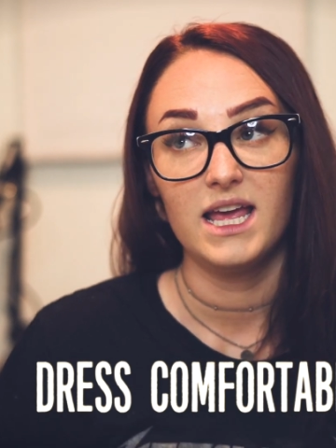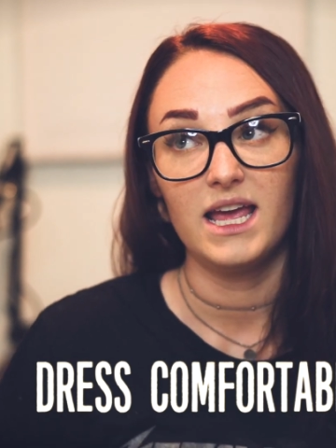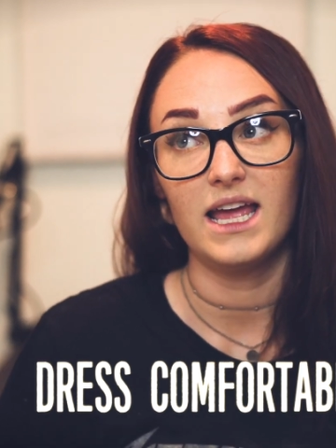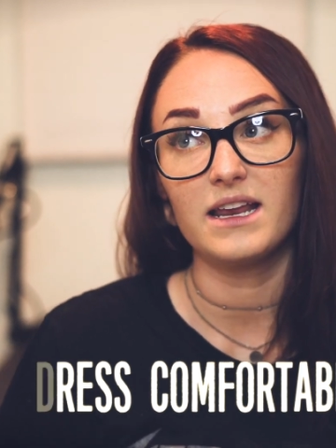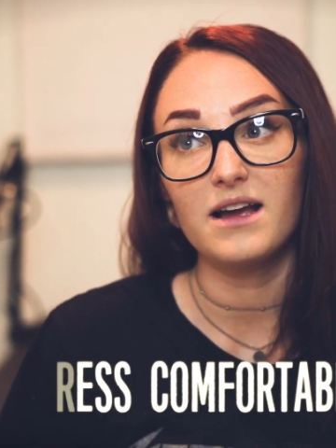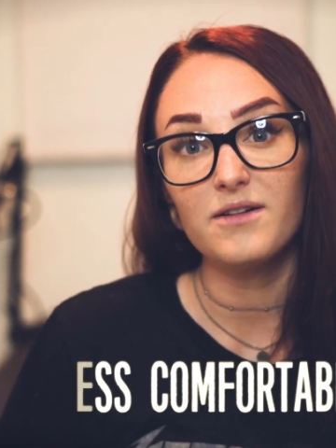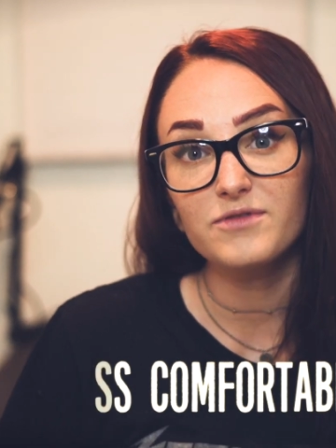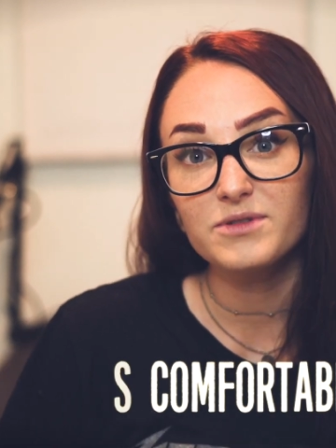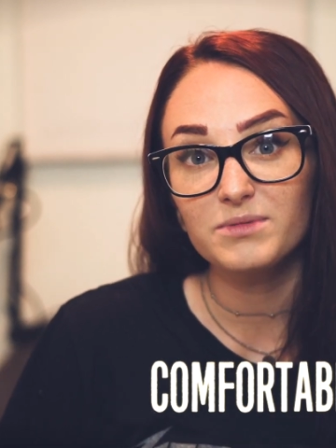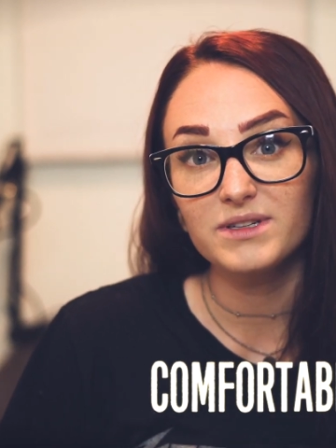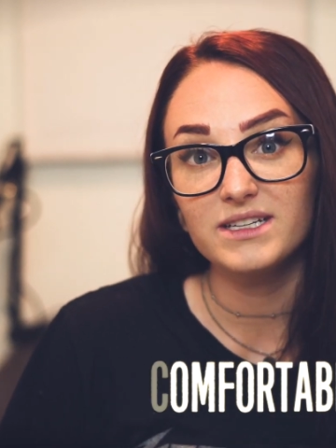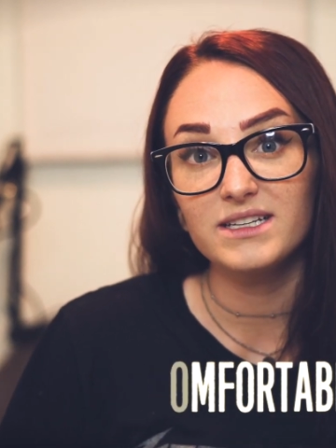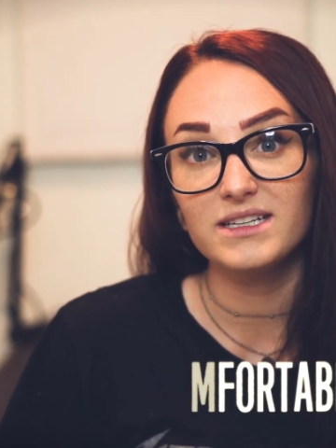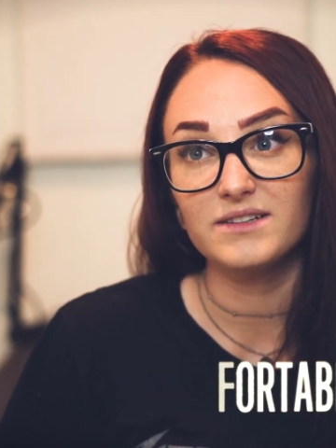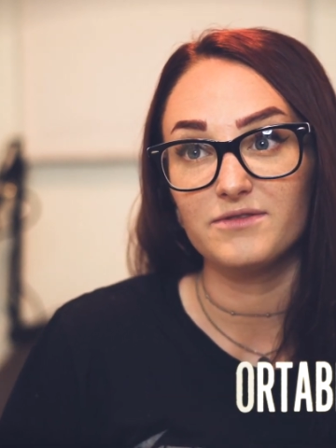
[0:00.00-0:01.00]
And
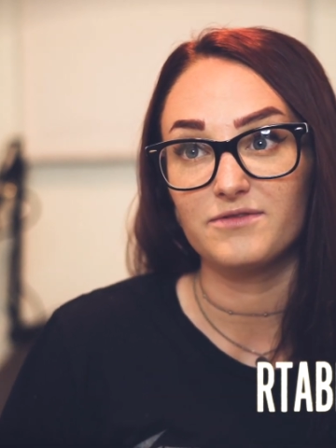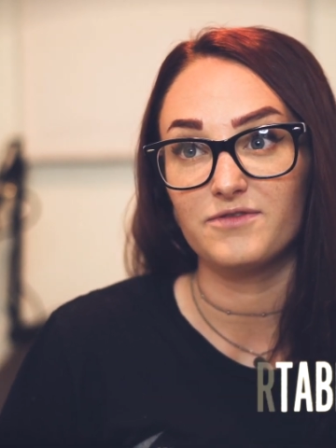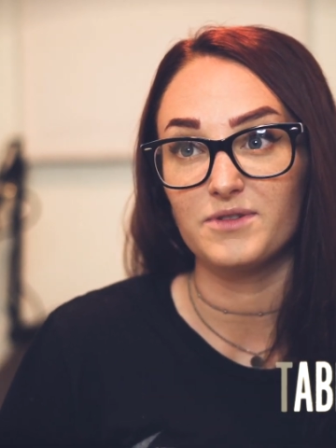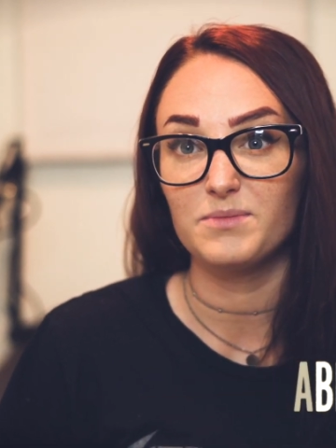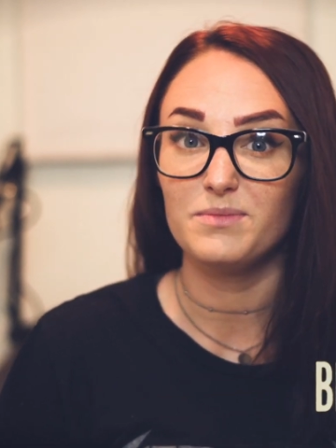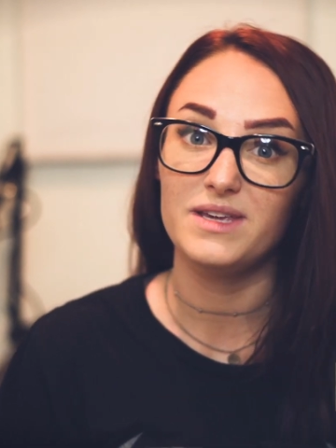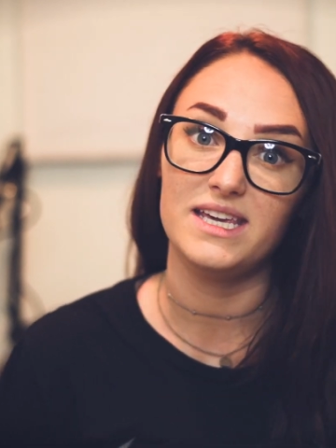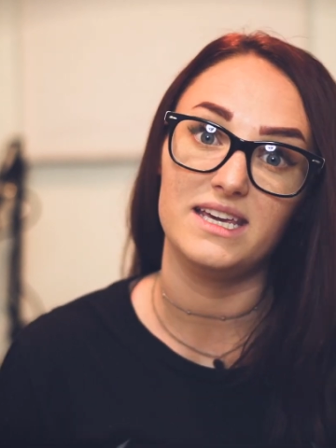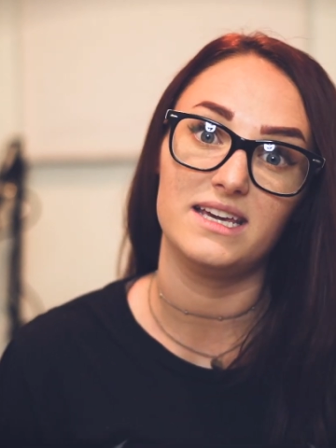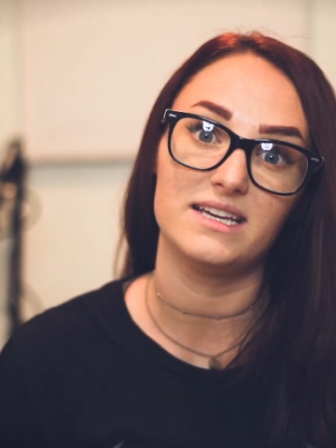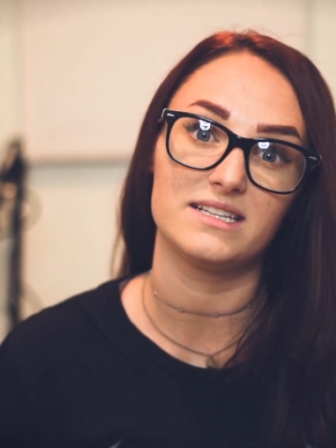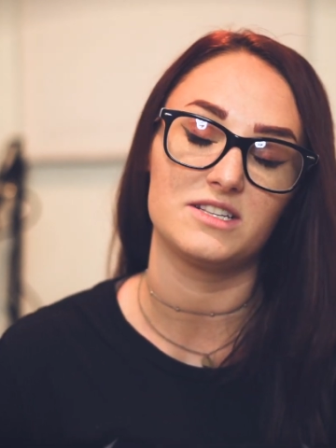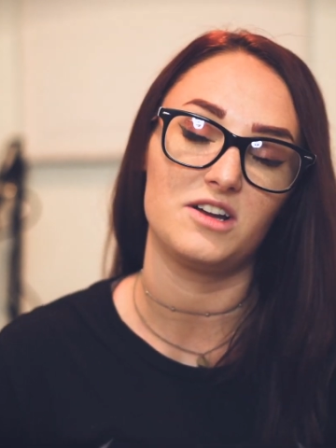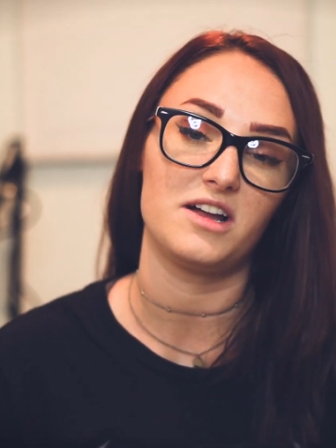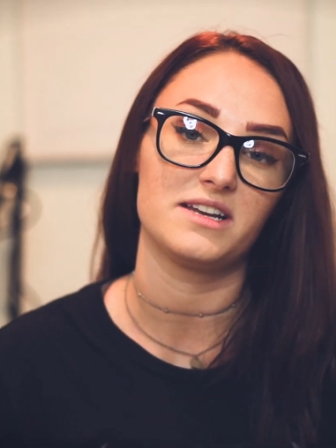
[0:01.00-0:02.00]
comfortably for me
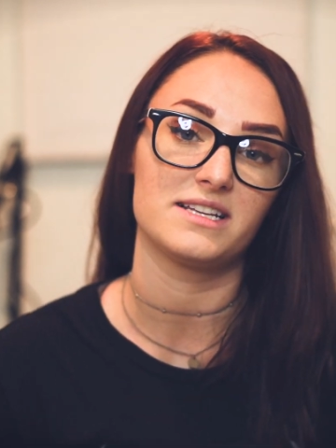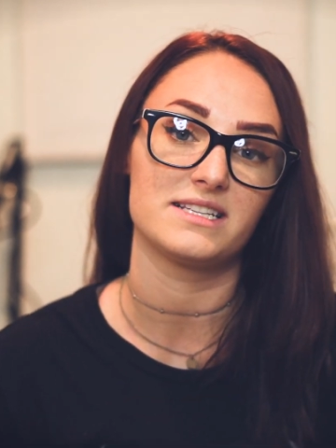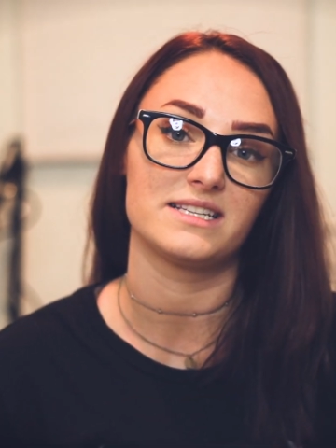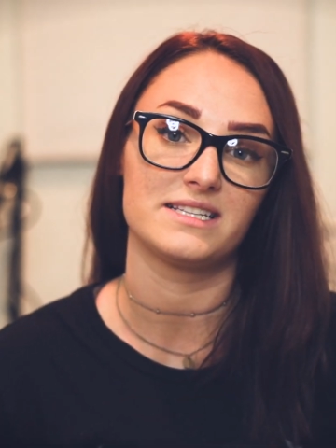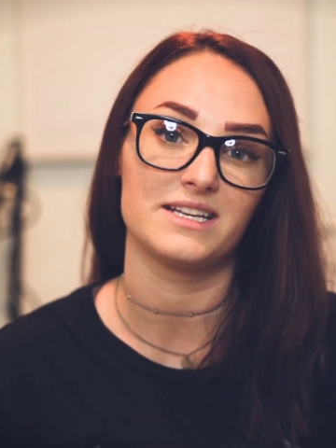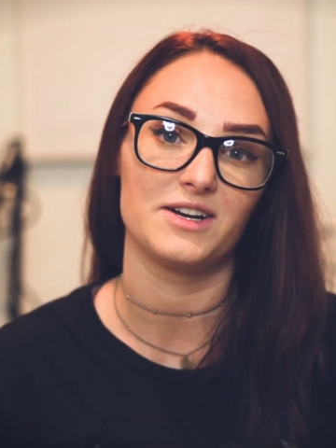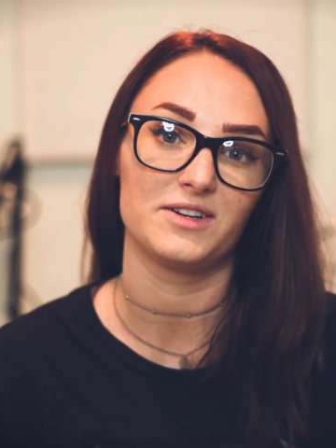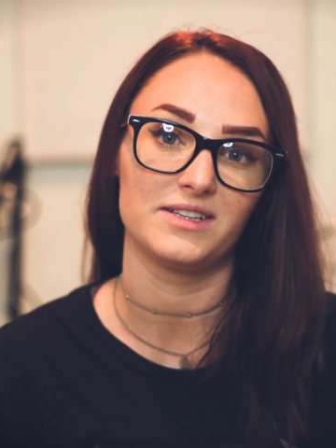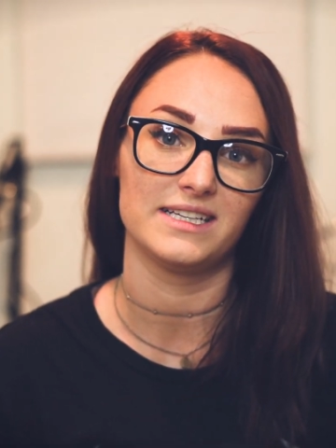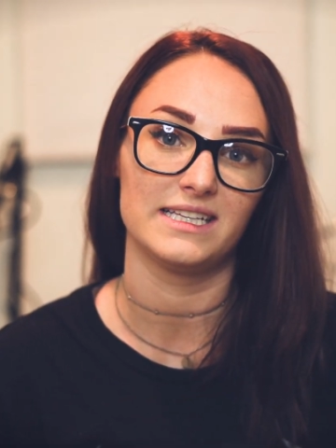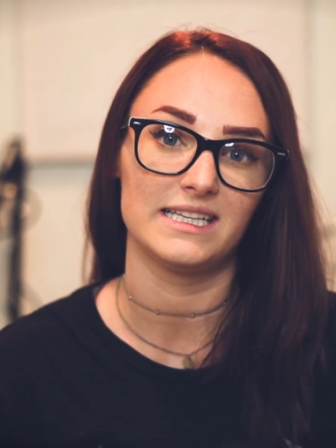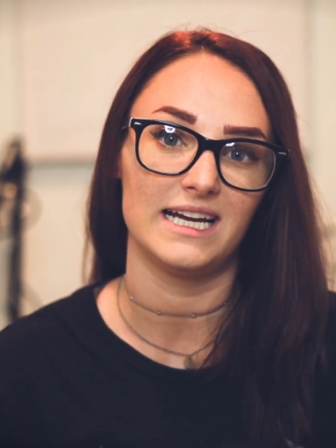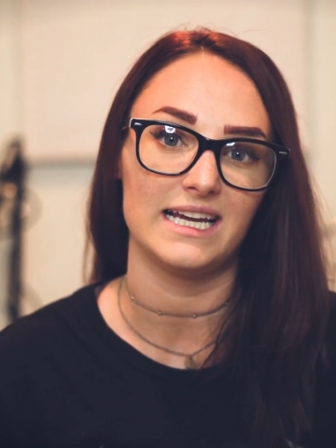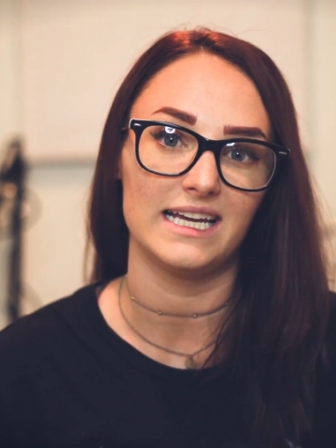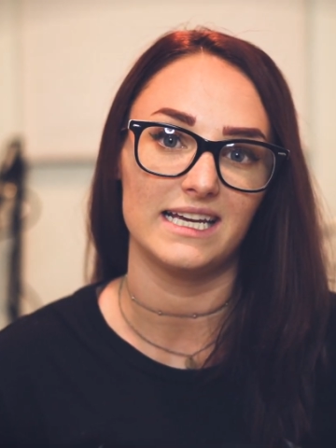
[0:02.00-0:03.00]
is not necessarily
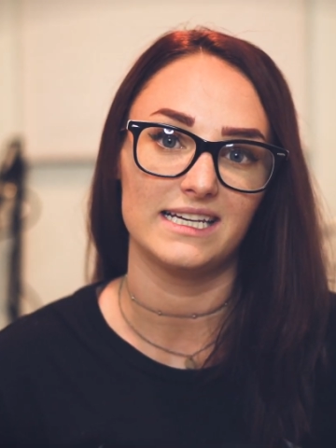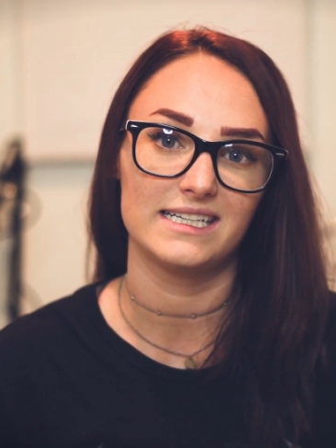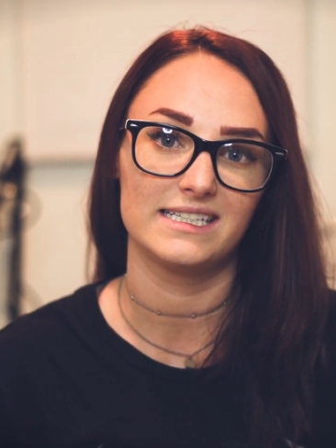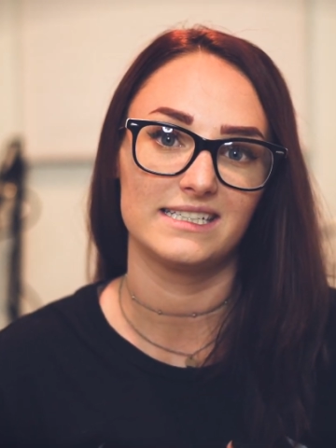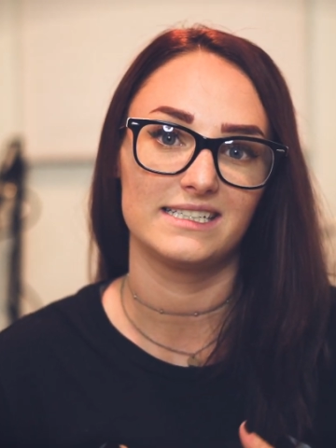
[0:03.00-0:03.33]
like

·····

**Assignment:** Your answer must be the records exactly as they stand, with no pictures in it.

**Result:**
[0:00.00-0:01.00]
And
[0:01.00-0:02.00]
comfortably for me
[0:02.00-0:03.00]
is not necessarily
[0:03.00-0:03.33]
like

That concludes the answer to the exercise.